Bug 4157 - Reducing System Load with Temporary Rejections - Penalty Box
Summary: Reducing System Load with Temporary Rejections - Penalty Box
Status: RESOLVED WONTFIX
Alias: None
Product: Spamassassin
Classification: Unclassified
Component: spamassassin (show other bugs)
Version: unspecified
Hardware: Other other
: P5 enhancement
Target Milestone: Undefined
Assignee: SpamAssassin Developer Mailing List
URL:
Whiteboard:
Keywords:
Depends on:
Blocks:
 
Reported: 2005-02-25 07:45 UTC by Marc Perkel
Modified: 2005-02-25 10:25 UTC (History)
0 users



Attachment Type Modified Status Actions Submitter/CLA Status

Note You need to log in before you can comment on or make changes to this bug.
Description Marc Perkel 2005-02-25 07:45:05 UTC
I've discovered a trick that has significantly reduced the system load using
Spam Assassin and I'm thinking that the idea should be incorporated into SA and
done better than I am doing it.

Often a spammer is sending the same spam over and over to different people and
SA correctly identifies the same spam - but at a cost of load on the system.
Sometimes spammers pound the server over and over with dictionary and various
other attacks. This suggestion is geared to reducing the load on the system by
slowing down the sammers to temporary errors using what I call - a penalty box.

The idea is that once a from address has sent a spam any email from that address
will get a temport error (come back later) from the MTA for the next 5 minutes.
If the sender is sending ham - the message will eventually get through. But in
mant cases spammer make only one attemtp and move on.

I'm using Exim and most of what I'm doing is at the MTA level. Basically
spammers are put into a temporary black list that is used to retern temporary
errors. Sometimes I put the IP address in a similare list to return temp arrors.
Every 5 minutes the list is emptied from a cron job. And - it is working very
well in reducing the load of having to process the same spam over and over, as
well as reducing the load of other "sins" that spammer commit.

So - how does this tie into Spam Assassin? It would be handy if SA could
maintain a short lived database (DB file? Text File?) that contained a list of
recient spammers or spam information in a way that can be read form Exim or
other MTAs - or SA itself - for the purpose of reducing system load from
spammers that hammer the server over and over in a short period of time. It's
sort of a recient sinners list and can contain either from addresses or IP
adresses of offenders.

This is similar in many ways to greylisting but with greylisting you penalize
everyone new with delays. This method only penalizes by delays those who have
previously offended. It isn't as effective as greylisting in some ways - but it
eliminates the delays greylisting causes on new ham that I consider to be
unacceptable.

The penalty box idea is working very well for me and it gets rid of some nasty
load spikes that used to hit pretty hard. I think it's worth considering ways to
 reduce load by reducing the number of messages SA has to process.
Comment 1 Sidney Markowitz 2005-02-25 13:11:51 UTC
My first reaction was that this would be a great idea for my ISP to use, and I
started to write a letter to a sysadmin there to suggest it.

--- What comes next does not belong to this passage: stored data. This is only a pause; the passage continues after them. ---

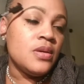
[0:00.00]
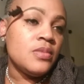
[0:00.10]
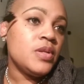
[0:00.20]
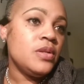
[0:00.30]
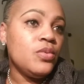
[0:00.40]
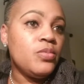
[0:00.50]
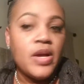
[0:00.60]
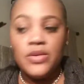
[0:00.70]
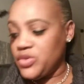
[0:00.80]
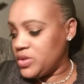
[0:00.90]
put a little
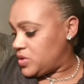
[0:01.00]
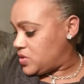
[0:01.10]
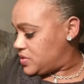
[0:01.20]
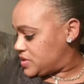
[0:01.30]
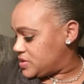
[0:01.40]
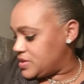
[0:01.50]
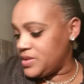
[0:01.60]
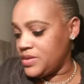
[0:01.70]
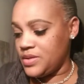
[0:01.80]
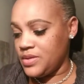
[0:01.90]
brow gel on and
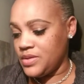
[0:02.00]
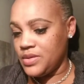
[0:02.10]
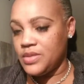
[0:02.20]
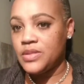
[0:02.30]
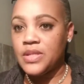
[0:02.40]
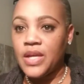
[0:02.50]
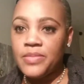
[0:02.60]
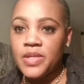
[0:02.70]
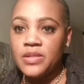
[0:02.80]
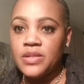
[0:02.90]
stop,
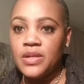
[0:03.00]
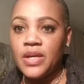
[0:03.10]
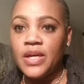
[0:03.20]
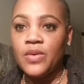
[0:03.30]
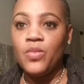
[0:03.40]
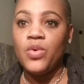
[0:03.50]
because I don't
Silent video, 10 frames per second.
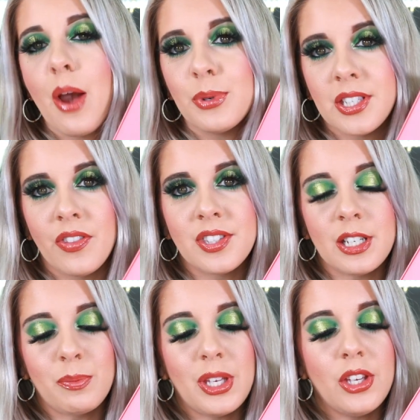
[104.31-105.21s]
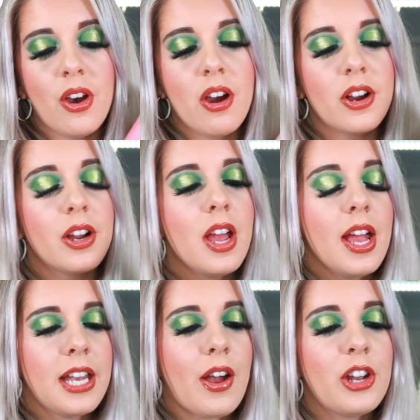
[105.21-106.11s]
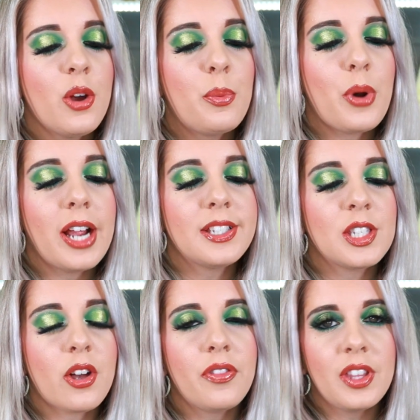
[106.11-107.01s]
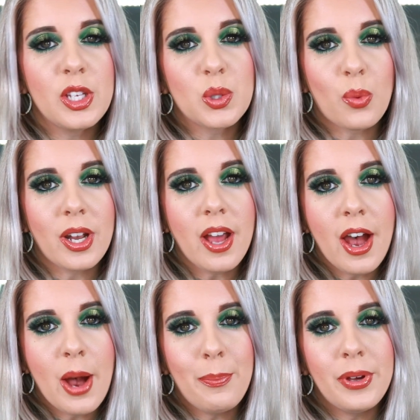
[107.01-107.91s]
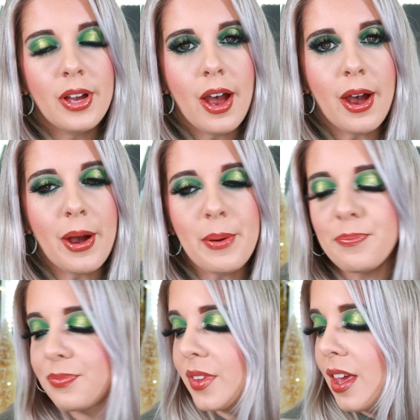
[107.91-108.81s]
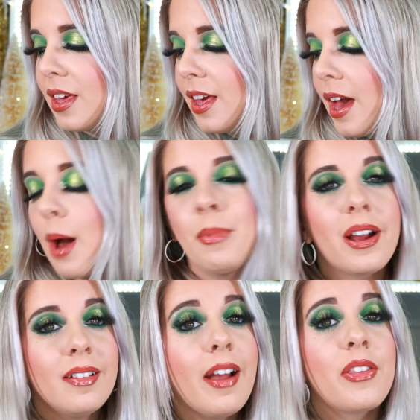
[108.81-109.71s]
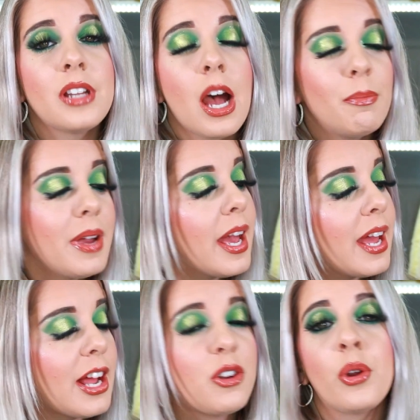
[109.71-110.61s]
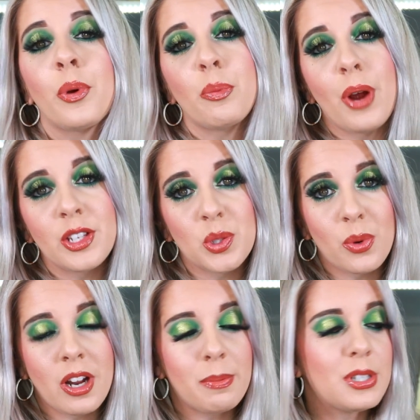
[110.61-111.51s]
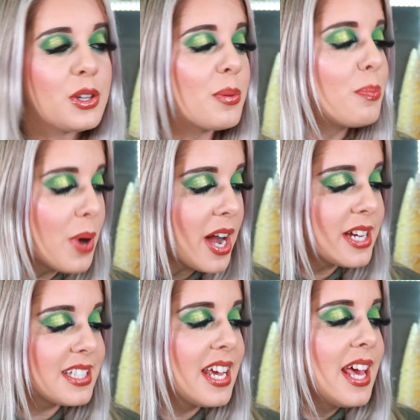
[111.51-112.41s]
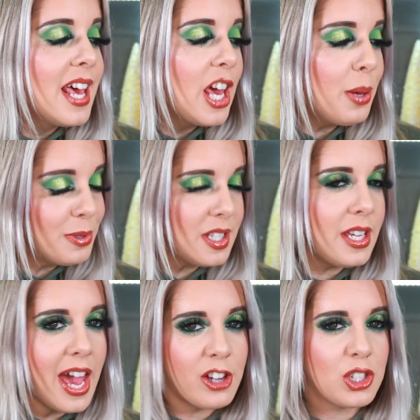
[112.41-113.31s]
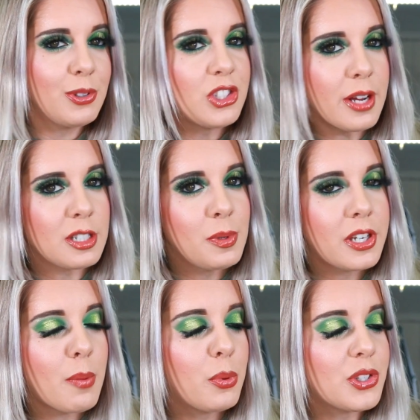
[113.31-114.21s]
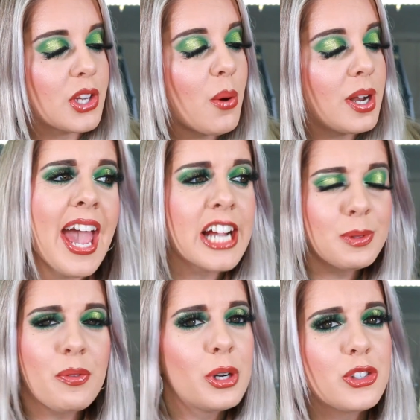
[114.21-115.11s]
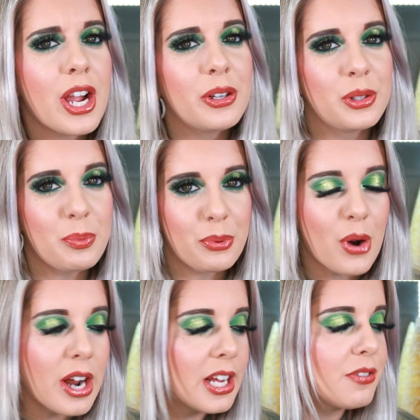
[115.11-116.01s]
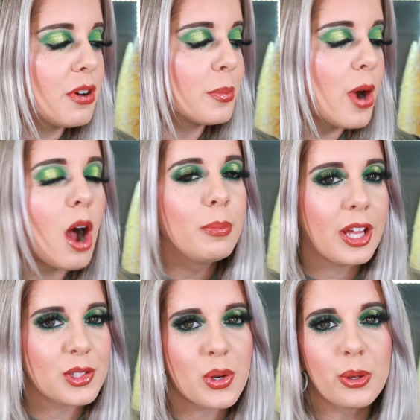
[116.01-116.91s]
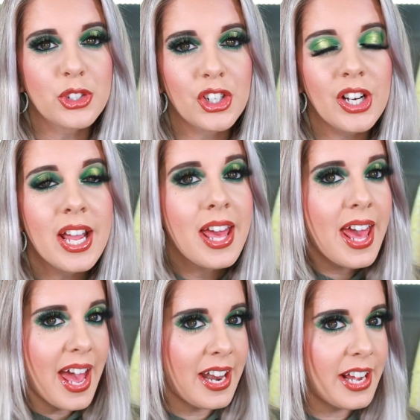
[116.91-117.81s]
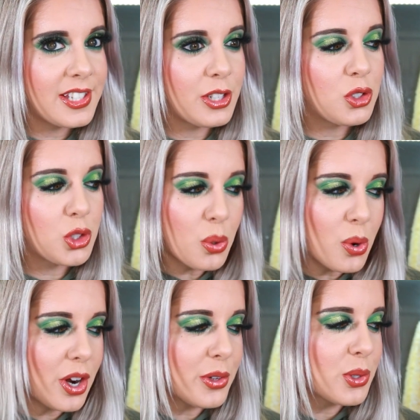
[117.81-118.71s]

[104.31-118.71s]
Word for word: I was sent this in PR. Now I know prices on these went up. I'm not gonna lie, on the top of my head, I don't know what the prices went up to, but Ipsy actually reached out to me a couple weeks ago and asked me if I want to try out a new product from Complex Culture, and I said sure.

While writing it I realized that it would put the system behavior at the mercy
of individual users' local configuration options. At a minimum, you should not
have a system-wide temporary fail of email because of a hit on somebody's
personal blacklist. Similarly, people could have local scores set high for some
specific rules. I know of people who are so against HTML in email that they have
set scores of some SA rules that only hit when there is HTML to 1000. That may
not make a lot of sense from a pure spam-filtering point of view, but they do
it. How could this idea work in an ISP environment where users have the ability
to set their local options?
Comment 2 Tom Schulz 2005-02-25 14:09:45 UTC
Perhaps a small modification to SpamAssassin to create two scores.  One would
be that produced by the system wide rules and the other would include the
users rules and modifications.  This would still be one pass, just keep two
running totals as you go through the rules.  You would need a new header to
display the score for the system wide rules, and would not normally need to
display the details of how this score was arived at.
Comment 3 Marc Perkel 2005-02-25 17:06:51 UTC
Subject: Re:  Reducing System Load with Temporary Rejections - Penalty
 Box



bugzilla-daemon@bugzilla.spamassassin.org wrote:

>http://bugzilla.spamassassin.org/show_bug.cgi?id=4157
>  
>
The idea isn't to bounce messages system wide. It's only to delays 
senders for a 5 minute period. And - it would be triggered by high scores.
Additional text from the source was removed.